Robinhood is set to lay off nearly a quarter of its workforce as tech layoffs continue.


Robinhood, which saw significant growth last year through commission-free stock trading, is cutting 23% of its workforce after active users and revenue declined over the past three months.

The Menlo Park company will cut more than 1,000 jobs this year after previously laying off 9 percent of its nearly 3,900 employees in April. Second quarter revenue fell 44 percent to $318 million and monthly active users fell 34 percent to 14 million from last year. The company lost $295 million in the second quarter, down from $392 million in the first quarter.

Stock enthusiasts flocked to the company’s app last year, putting Gamestop shares under pressure last year. It faced backlash after temporarily banning trading of the game’s retail stock, but Robinhood faces more challenges this year.

High inflation, turmoil in the stock market and the cryptocurrency crash have dampened user activity, forcing the company to cut costs after rapid growth. The company By the end of 2019, it had increased its workforce to more than 700 employees.

CEO Vlad Tenev said in a statement: “We have made many of our operations with the expectation that the high retail participation we saw in the stock and cryptocurrency markets last year during the Covid era will continue into 2022. “We are overstaffing in this new environment.”

Laid-off employees may remain with the company until October 1. In addition, Tenev said that they will be given financial aid and job search assistance.

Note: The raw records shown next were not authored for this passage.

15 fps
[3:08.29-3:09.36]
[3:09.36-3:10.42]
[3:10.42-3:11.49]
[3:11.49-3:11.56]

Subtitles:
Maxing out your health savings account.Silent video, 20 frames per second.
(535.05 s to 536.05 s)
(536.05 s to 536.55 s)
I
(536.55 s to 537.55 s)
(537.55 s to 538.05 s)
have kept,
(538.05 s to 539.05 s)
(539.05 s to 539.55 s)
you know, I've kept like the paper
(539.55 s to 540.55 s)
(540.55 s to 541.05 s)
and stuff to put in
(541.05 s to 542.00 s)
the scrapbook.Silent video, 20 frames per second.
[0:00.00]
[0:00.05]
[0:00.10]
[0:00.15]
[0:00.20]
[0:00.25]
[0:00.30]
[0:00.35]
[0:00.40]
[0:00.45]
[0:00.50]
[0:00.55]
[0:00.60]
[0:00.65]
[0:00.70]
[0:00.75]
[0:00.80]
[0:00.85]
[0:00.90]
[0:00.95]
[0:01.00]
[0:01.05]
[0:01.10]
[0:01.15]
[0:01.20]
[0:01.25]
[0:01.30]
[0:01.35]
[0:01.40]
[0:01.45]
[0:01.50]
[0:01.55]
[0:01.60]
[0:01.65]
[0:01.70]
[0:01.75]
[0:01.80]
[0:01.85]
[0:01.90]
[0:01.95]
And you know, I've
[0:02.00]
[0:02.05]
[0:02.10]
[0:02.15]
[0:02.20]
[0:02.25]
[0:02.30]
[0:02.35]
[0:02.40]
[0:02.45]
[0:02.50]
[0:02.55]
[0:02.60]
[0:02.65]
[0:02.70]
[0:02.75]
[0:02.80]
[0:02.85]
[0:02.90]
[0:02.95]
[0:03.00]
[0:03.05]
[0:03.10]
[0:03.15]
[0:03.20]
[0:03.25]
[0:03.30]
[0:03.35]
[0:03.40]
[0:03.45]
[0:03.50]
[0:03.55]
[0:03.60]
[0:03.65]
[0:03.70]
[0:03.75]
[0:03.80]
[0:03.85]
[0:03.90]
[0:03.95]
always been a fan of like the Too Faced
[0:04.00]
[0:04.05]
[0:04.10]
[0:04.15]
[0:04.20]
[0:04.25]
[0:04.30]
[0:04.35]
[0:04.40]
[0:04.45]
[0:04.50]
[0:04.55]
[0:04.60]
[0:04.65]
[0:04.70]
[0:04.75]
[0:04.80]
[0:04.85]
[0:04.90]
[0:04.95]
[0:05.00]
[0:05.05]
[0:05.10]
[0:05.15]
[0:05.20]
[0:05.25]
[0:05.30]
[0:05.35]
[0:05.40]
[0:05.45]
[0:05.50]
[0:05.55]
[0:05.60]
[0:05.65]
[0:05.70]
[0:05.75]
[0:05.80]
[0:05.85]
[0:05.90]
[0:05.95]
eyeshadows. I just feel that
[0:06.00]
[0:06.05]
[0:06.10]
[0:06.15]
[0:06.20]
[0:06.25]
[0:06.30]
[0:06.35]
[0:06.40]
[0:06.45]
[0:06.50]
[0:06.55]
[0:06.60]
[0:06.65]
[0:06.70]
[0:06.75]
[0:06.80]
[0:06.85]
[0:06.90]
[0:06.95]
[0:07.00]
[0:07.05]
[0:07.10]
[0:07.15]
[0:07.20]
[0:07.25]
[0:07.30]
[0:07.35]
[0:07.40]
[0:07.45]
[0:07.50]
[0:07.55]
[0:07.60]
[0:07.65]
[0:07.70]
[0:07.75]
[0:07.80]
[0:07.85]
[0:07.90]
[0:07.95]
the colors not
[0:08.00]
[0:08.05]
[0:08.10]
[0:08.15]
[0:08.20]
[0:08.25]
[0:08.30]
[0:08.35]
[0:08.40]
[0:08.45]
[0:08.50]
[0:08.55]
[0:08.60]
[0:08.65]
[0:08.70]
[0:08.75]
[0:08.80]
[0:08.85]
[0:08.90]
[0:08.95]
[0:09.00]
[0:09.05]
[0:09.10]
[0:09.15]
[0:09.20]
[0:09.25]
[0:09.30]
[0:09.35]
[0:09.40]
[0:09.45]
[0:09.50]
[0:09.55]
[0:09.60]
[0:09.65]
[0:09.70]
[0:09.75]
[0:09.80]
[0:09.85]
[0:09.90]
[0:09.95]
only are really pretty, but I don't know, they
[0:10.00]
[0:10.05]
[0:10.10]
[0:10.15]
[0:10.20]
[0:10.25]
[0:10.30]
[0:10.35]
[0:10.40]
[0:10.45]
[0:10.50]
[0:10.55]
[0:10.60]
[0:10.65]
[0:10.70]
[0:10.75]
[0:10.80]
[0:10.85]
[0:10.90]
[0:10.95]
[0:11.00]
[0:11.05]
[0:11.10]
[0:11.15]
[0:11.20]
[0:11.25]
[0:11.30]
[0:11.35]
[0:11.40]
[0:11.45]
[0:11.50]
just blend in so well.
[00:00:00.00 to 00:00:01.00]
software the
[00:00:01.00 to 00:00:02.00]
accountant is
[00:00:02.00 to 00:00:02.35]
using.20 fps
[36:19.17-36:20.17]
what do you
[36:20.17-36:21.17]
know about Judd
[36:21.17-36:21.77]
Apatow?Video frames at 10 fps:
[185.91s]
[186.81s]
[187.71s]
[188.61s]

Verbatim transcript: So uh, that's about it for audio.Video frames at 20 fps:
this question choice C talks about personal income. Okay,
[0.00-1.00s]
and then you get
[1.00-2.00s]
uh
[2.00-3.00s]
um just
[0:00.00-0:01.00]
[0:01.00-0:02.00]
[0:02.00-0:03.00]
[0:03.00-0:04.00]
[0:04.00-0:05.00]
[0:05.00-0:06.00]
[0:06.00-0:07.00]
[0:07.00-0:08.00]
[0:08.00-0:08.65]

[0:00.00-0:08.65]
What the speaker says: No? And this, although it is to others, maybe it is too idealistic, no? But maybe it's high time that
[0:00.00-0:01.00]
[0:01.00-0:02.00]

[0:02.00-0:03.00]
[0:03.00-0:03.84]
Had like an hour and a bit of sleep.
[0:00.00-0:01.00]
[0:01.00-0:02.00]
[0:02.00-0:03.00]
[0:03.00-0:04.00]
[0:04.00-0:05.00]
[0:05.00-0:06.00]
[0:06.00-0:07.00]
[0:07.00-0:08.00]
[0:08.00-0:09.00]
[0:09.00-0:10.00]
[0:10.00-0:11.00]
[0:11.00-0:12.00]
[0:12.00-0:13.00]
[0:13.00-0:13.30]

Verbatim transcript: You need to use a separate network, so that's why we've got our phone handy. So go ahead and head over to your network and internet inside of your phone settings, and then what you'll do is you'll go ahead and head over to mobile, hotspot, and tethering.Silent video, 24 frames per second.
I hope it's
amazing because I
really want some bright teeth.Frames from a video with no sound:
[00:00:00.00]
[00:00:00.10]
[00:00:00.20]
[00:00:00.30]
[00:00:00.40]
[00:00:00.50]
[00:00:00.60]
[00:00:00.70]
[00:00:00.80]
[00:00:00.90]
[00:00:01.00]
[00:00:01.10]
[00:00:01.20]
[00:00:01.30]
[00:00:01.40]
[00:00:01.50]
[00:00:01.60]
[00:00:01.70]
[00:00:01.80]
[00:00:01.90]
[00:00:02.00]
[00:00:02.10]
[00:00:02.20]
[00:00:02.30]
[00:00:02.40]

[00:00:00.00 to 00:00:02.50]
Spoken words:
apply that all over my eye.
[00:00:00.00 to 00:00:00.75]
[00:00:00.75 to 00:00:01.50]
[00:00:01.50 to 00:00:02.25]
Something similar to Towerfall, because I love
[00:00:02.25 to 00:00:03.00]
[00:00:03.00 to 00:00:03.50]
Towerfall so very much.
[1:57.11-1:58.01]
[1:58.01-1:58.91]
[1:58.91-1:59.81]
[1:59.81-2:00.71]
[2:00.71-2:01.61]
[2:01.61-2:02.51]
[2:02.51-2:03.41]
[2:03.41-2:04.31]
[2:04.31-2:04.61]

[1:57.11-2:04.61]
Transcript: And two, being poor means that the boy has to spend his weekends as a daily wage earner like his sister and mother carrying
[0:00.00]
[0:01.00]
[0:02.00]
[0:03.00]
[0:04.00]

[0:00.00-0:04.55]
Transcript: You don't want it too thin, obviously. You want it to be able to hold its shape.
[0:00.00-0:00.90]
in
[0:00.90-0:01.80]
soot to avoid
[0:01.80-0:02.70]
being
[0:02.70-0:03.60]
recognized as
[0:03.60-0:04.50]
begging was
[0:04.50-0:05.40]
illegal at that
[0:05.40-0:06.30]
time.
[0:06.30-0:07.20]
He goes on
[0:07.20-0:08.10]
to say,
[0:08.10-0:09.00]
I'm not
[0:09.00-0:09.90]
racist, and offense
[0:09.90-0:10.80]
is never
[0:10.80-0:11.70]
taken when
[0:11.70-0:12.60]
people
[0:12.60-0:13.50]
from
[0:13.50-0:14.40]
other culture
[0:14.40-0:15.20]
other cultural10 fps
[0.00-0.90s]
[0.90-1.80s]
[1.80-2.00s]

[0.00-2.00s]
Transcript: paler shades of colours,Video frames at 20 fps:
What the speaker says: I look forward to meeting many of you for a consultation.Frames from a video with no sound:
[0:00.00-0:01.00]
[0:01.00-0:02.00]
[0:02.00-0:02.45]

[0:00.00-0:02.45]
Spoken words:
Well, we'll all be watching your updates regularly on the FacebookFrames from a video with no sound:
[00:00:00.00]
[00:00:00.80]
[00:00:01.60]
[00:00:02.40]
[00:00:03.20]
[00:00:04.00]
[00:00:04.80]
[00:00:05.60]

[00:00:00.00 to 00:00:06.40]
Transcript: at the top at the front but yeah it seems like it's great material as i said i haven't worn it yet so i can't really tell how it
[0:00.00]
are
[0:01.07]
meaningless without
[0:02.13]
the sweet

Financial technology companies have seen major job cuts this year, including cryptocurrency exchange Coinbase and mortgage company Better.com. Other tech companies that saw huge growth during the pandemic, such as Netflix and Twitter, have cut staff amid the broader economic downturn.

Shares of Robin Hood were down 1.4% after the market closed and are more than 83% below the company’s peak share price of $55, reached last August, a week after the company’s initial public offering.

Separately, New York state officials on Tuesday fined the company’s cryptocurrency division $30 million for violating rules governing money laundering and cybersecurity.